|Over the last decade, AdobeR FlashR has grown up from a small vector drawing and animation program to the industry leader in software for creating interactive web and desktop applications. However, as more features were added to Flash and it became a powerful program, the software became more complicated to use. In fact, most large Flash projects can be divided into two phases. First is the designer's concept for the visual interface for the application. On the other end is the developer's supporting programming to make the application work. As with any project that requires team work, the designers and developers must work together and communication is key. |
Until now, the designer would create graphics for the new project in a program such as PhotoshopR and IllustratorR, import them into Flash, refine the design layout and send it off to the programmer. The programmer would then use Flash, ActionScript or Flash Builder to add the interactive features for the application. It was up to the programmer to implement the designer's vision.
Now, Adobe has simplified this process even further with the release of the Adobe Flash CatalystTM. Catalyst simplifies and enhances the design process, allowing the designer to control the front end programming. As with Flash, the designer has the option to create graphics with the Flash drawing tools or import graphics from Photoshop or Illustrator. But instead of tweaking the design layout on the Flash stage and sending it off to the programmer, the designer can use Catalyst to take the design process to the next level by adding the front-end interactive features such as buttons, text input boxes, image transitions and more. As the designer adds these to the design, Catalyst creates the supporting MXML code in the background. You might be asking yourself how this is different from using the built-in UI components that Flash already has. Catalyst automates the process much more than you will find in Flash.
First, you are not limited to only Flash's generic UI components.

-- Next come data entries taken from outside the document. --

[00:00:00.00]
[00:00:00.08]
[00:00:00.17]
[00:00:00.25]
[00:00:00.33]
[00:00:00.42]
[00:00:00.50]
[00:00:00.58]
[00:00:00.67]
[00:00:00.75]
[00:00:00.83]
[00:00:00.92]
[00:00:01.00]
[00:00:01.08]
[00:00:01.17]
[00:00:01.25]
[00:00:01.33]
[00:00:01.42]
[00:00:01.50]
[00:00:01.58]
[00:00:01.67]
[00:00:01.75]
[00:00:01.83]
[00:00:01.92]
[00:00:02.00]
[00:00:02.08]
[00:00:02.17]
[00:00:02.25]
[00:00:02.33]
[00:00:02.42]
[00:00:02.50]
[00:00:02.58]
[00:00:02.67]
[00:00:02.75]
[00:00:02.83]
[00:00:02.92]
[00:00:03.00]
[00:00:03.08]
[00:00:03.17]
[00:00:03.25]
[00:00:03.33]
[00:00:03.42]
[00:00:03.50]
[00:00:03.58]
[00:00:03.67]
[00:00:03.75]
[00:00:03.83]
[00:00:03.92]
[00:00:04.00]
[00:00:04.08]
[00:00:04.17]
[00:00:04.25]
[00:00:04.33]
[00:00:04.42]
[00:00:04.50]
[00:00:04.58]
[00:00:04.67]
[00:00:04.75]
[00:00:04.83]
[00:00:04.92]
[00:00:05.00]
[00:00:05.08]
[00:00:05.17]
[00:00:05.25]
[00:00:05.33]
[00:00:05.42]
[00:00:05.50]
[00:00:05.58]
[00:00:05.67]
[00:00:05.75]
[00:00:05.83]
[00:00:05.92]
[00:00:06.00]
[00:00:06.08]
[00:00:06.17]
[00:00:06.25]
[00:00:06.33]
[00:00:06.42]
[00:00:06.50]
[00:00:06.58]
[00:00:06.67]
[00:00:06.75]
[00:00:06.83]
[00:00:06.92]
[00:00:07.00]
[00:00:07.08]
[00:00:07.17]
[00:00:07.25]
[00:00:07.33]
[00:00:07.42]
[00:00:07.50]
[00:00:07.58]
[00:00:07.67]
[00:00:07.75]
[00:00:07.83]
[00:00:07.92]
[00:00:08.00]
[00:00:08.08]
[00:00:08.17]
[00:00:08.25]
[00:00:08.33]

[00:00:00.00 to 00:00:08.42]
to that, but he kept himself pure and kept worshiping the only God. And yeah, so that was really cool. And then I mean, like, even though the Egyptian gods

Catalyst lets you turn any graphic into an easily customized UI component. Also, the integration between Catalyst, Illustrator and Photoshop is improved. You can edit graphics in Photoshop or Illustrator while still working in Catalyst. Catalyst keeps track of the changes made inside your graphics program via the new intermediate file format (fxg). Once you return to Catalyst, you have the option to apply the changes to your design.
You will notice another difference when you customize your Catalyst components. The process has been simplified and the tools are more visually intuitive. For example, moving from one page to another in a Flash movie will take several steps. You will need to program a trigger, such as a button, to initiate the page change. Then, tell Flash what to do in response to the trigger. Next you will apply a transition effect, such as a fade in, between the pages. Of course, each of these major steps have several intermediate steps. In Catalyst, most of the intermediate steps are done for you automatically, reducing the process to one or two simple clicks of the mouse.
*Adobe provided a review copy to me free of charge.